Brief Introduction of Slovenian
Slovenian or Slovene is a South Slavic language spoken by about 2.5 million people mainly in Slovenia, and also in Italy, particularly in Friuli Venezia Giulia; in Austria especially in Carinthia and Styria; in Vas in Hungary, and and also in Croatia.
Slovenian is closely related to Croatian and Serbian, particularly to the Kajkavian and Čakavian dialects, and is in fact more or less mutually intelligible with Kajkavian Croatian dialects.

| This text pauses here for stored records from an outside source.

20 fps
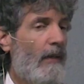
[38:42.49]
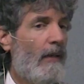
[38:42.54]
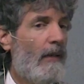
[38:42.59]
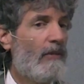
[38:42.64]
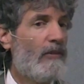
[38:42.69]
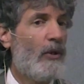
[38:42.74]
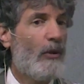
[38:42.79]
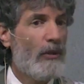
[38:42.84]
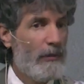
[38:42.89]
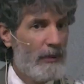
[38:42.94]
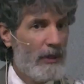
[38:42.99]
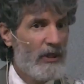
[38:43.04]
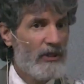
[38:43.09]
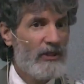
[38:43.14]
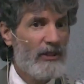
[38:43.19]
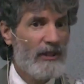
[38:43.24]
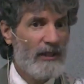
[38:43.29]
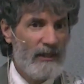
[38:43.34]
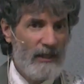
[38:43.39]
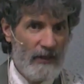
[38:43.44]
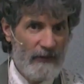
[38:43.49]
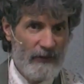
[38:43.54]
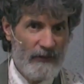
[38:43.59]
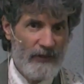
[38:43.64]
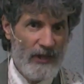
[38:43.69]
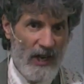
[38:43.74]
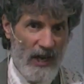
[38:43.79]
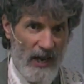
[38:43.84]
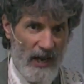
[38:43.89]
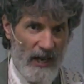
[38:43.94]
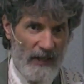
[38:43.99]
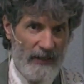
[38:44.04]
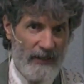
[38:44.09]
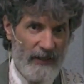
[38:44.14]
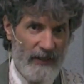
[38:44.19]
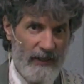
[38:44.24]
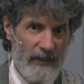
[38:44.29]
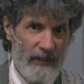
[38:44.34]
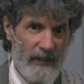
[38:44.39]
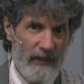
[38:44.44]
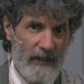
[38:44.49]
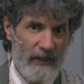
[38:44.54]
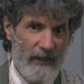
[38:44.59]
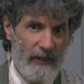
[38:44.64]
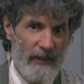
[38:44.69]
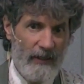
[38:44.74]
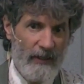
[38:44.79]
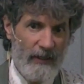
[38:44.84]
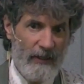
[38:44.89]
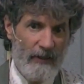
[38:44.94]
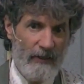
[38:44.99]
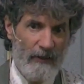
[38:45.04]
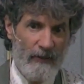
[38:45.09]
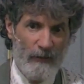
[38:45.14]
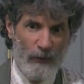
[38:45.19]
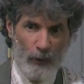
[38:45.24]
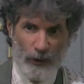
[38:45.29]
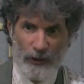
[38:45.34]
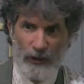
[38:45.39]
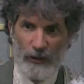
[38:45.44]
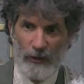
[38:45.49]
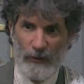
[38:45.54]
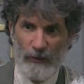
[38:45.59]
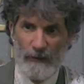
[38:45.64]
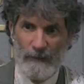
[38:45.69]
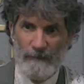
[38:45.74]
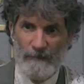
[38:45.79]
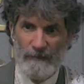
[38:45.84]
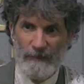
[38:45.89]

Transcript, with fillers: it's only because of the love of God for you.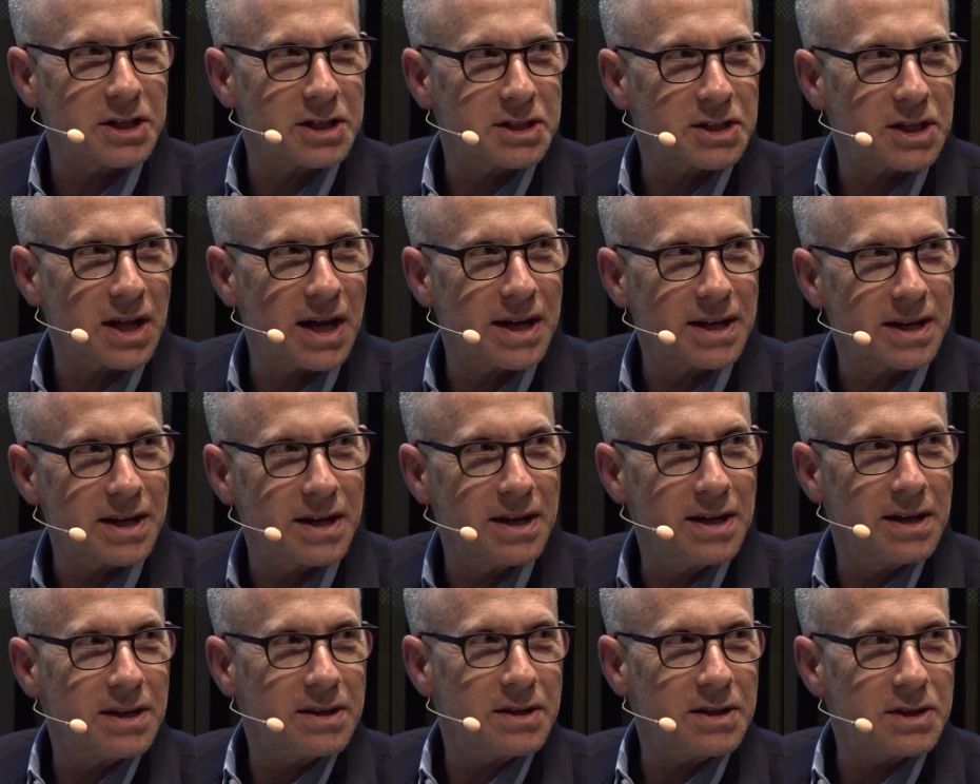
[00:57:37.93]
It's like
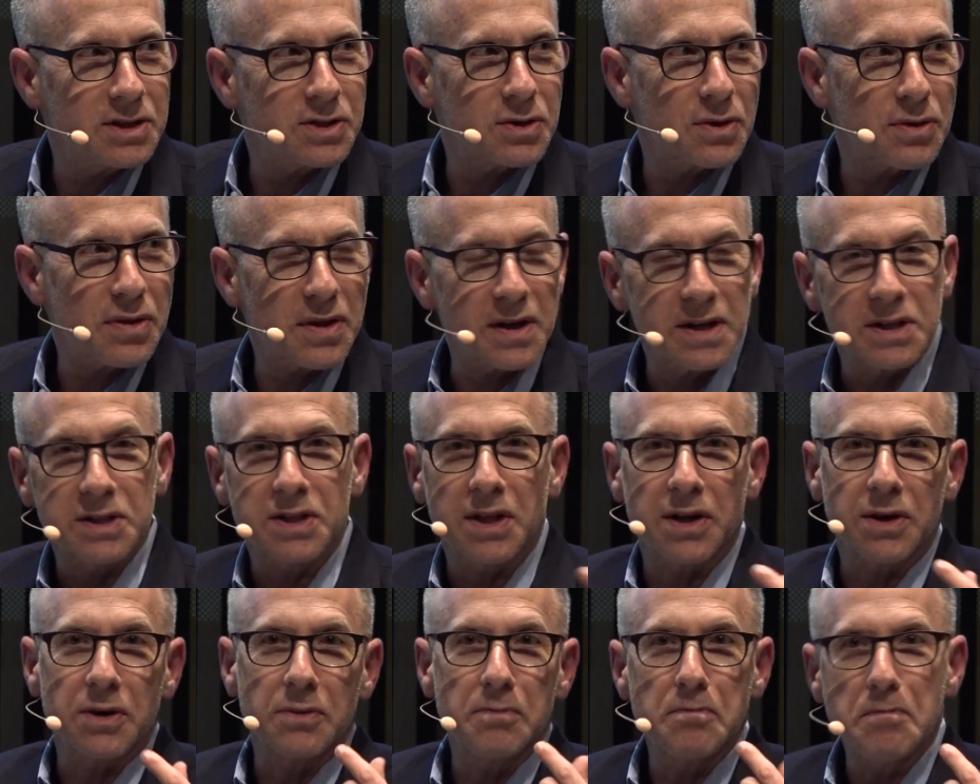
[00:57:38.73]
these are things
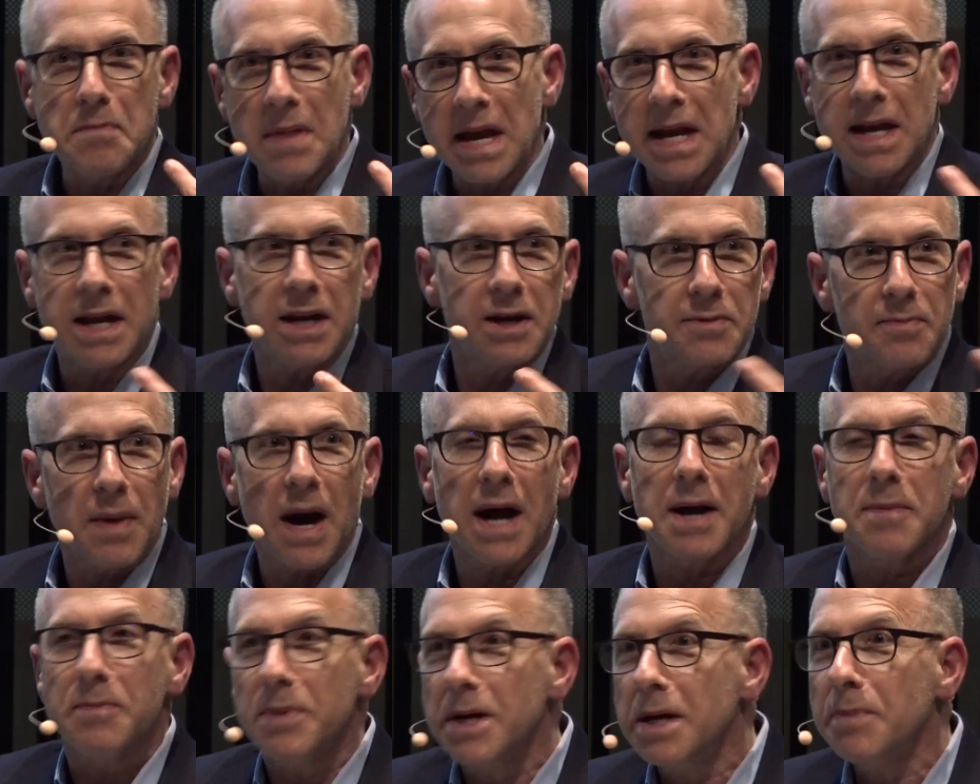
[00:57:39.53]
that are made
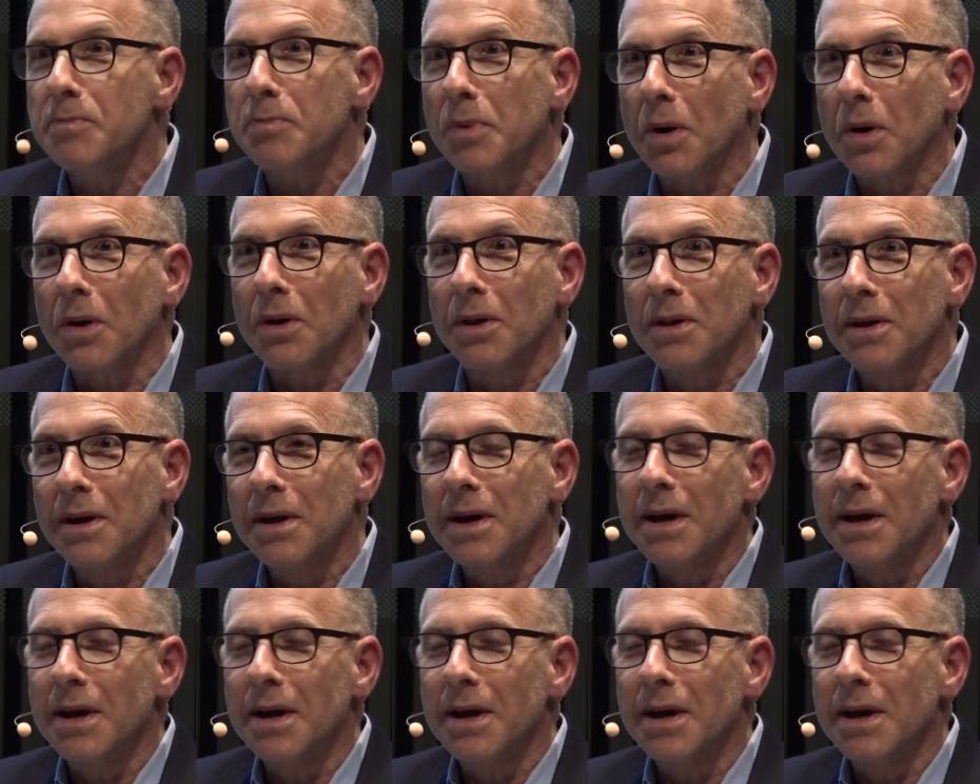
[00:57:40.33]
by people,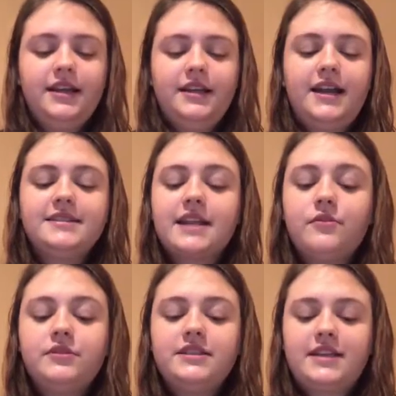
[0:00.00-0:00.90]
Next, I
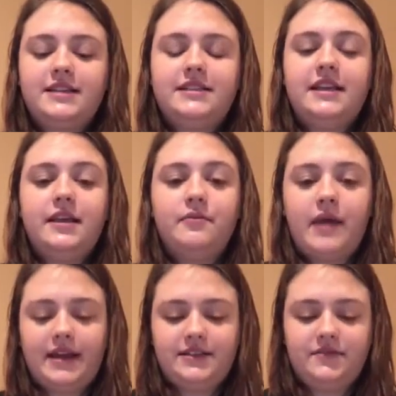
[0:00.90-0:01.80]
will discuss the
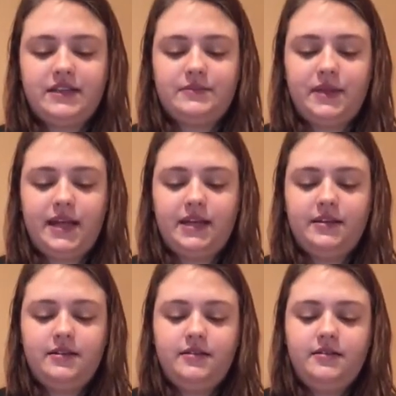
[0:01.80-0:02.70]
impact of this play.
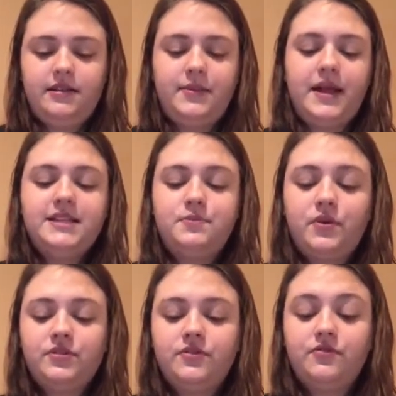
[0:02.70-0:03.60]
The play's
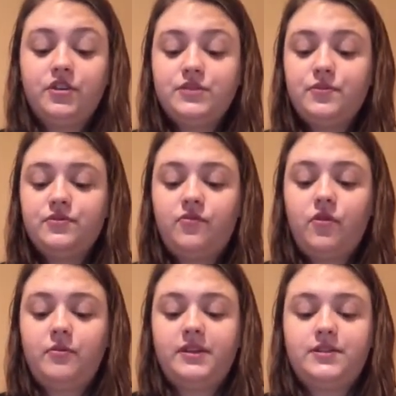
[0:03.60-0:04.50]
first
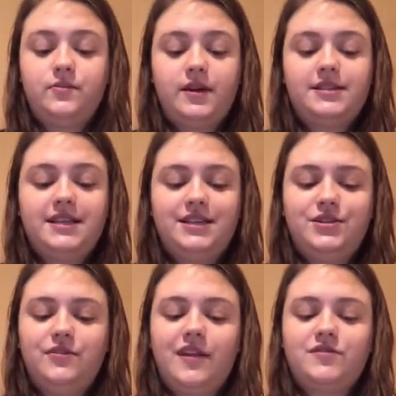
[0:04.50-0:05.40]
performance was in
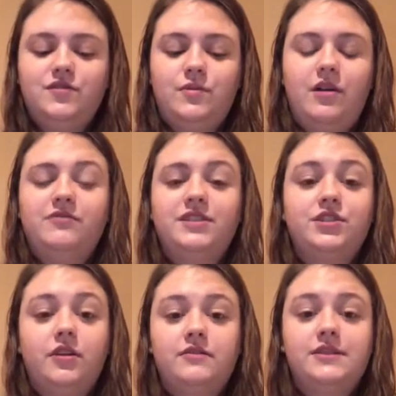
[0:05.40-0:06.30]
2012 in
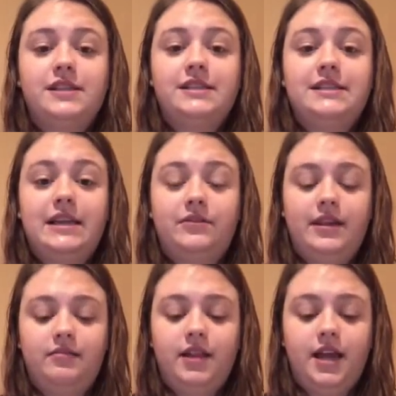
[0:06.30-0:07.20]
Charleston, South
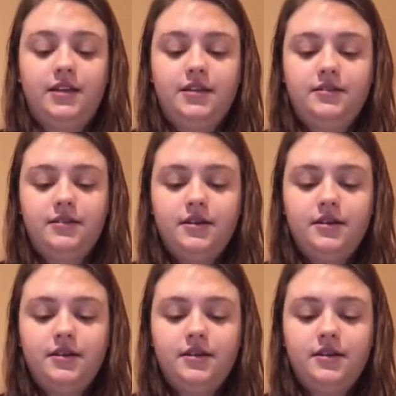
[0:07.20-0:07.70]
Carolina.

There is a standardised variety Slovenian used in speech and writing which developed from central dialects from the 18th century, and there are also distinct regional varieties some of which differ from the standard language considerably in phonology, vocabulary and grammar. In recent years use of the regional varieties has declined and while they retain their distinct pronunciation, other aspects have become increasingly like the standard language. Slovenian dialects spoken in the Italian province of Udine have not been influenced by standard Slovenian and can be difficult for other Slovenian speakers to understand.
The earliest known examples of a distinct, written form of Slovenian appear in the Freising Manuscripts, (Brižinski spomeniki in Slovenian), which date from around 1,000 AD. The first publised works in Slovenian, a catechism and an ABC appeared in 1551 and the first Slovenian translation of the bible was published in 1584. In 1811 Slovenian was adopted as the language of education, administration and the media and later became the official language of Slovenia.